In the next year or two, government will become the majority shareholder in America's "capitalistic" health care system, paying for more than 50 percent of all health costs, a new report by federal officials suggests.

Globe wears a mask.

(iStockphoto.com)

Much has been made of that milestone—including by this reporter. But, given that we've drifted towards the 50-percent benchmark for decades, what does it really mean beyond a nice round number?

For one thing, we're inadvertently closing the gap with other developed countries. Gail Wilensky, a former director of the agency that runs Medicare, told us, "the rest of the world tends to think of us as being dominated by the private sector." She said there may be an "advantage for saying that the majority of health spending comes out of the public sector in conversations with the rest of the world."

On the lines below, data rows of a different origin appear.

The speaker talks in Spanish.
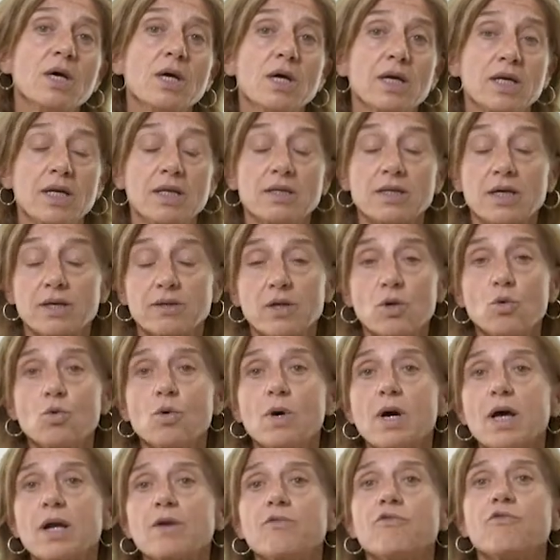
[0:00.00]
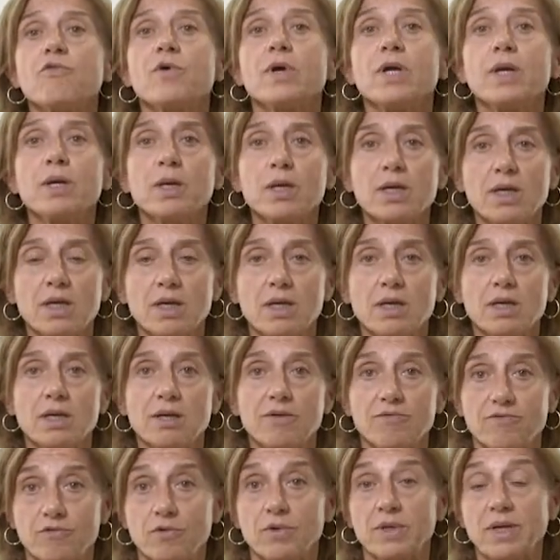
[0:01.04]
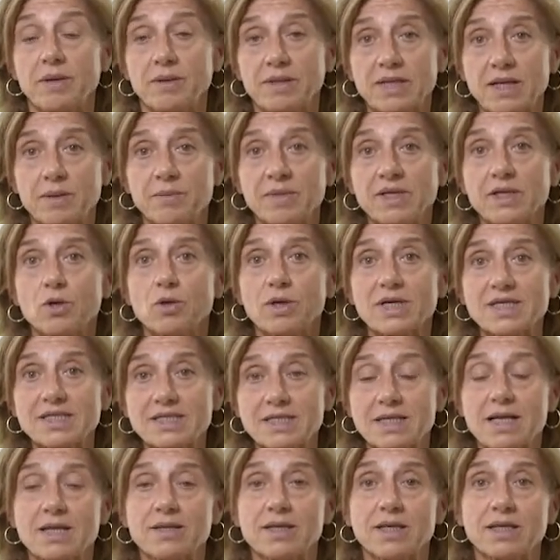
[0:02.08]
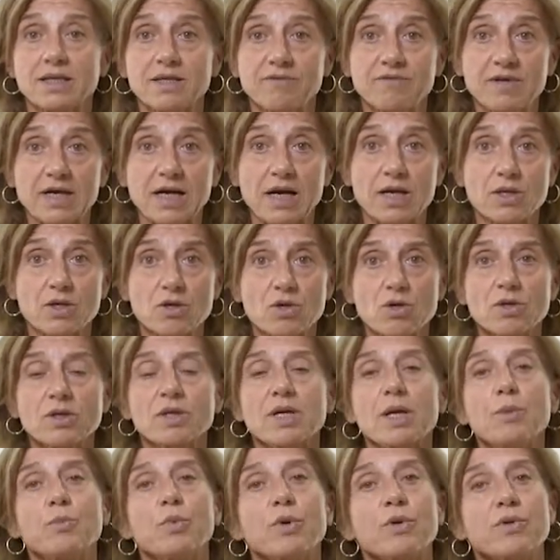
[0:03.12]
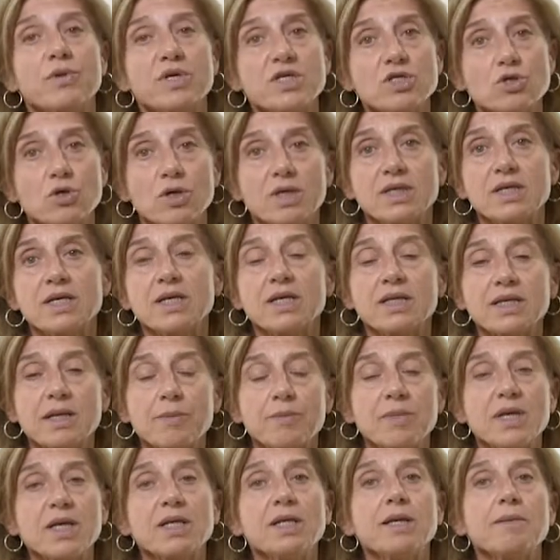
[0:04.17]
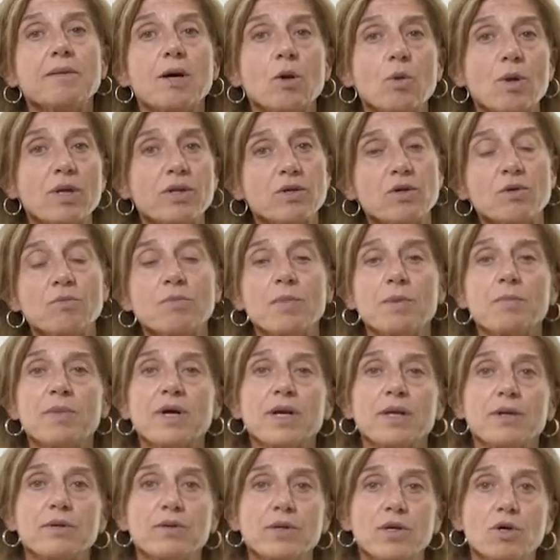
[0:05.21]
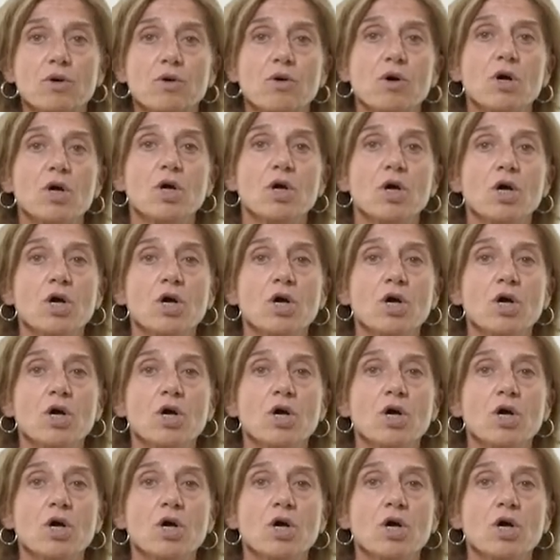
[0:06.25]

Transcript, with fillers: Y en tercer lugar fue eh, fundamentalmente lo que es la certificación, el proceso que tiene también de evaluación me pareció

That gap has been a target of critics at home and abroad who, like Michael Moore in his documentary "Sicko," argue a health system beholden to profit-making private companies is inefficient, costly and unfair. A Reuters report on Moore's 2007 film suggested Europeans may want to tune in "for the sheer fun of seeing Americans wallow in problems they solved years ago."

 

While several European governments have increased their roles in health care over the past decade, overall their support has been steady. The most aggressive European governments now pay as much as 80 percent of total health costs, according to the Paris-based Organisation for Economic Co-operation and Development.

However, Canada — a favorite effigy for opponents of "socialized" medicine—covered only about 70 percent of its health costs with public dollars in 2007, far less than most European countries. The government of Switzerland, which has a more mixed public-private health system than its neighbors, pays for slightly less than 60 percent.

While Canada and Switzerland spend more than the government-centric health systems in France or the U.K., their annual spending remains far lower than America's. Today's report says we'll shell out roughly twice as much per person this year.

That could point to another take away from today's health spending. In the U.S., health spending has increased, even as the public sector has shouldered more of the load. That could defuse the argument—posited by Moore and others who attack America's private health care sector—that the problem with the system is who pays for it. The biggest drivers of health spending for both public and private payers are rising prices, increasingly aggressive use of medical services, and an older, sicker population, according to the report.

Conservative health economist John Goodman dismissed the notion that it matters whether care is financed by government or private insurers: "There's not much difference in the way Medicare pays and the way private insurance pays. It's really all pretty much the same." And, while well-meaning people debate the fairness of both sectors, they're both pretty expensive.

Weaver is a reporter for Kaiser Health News, a nonprofit news service.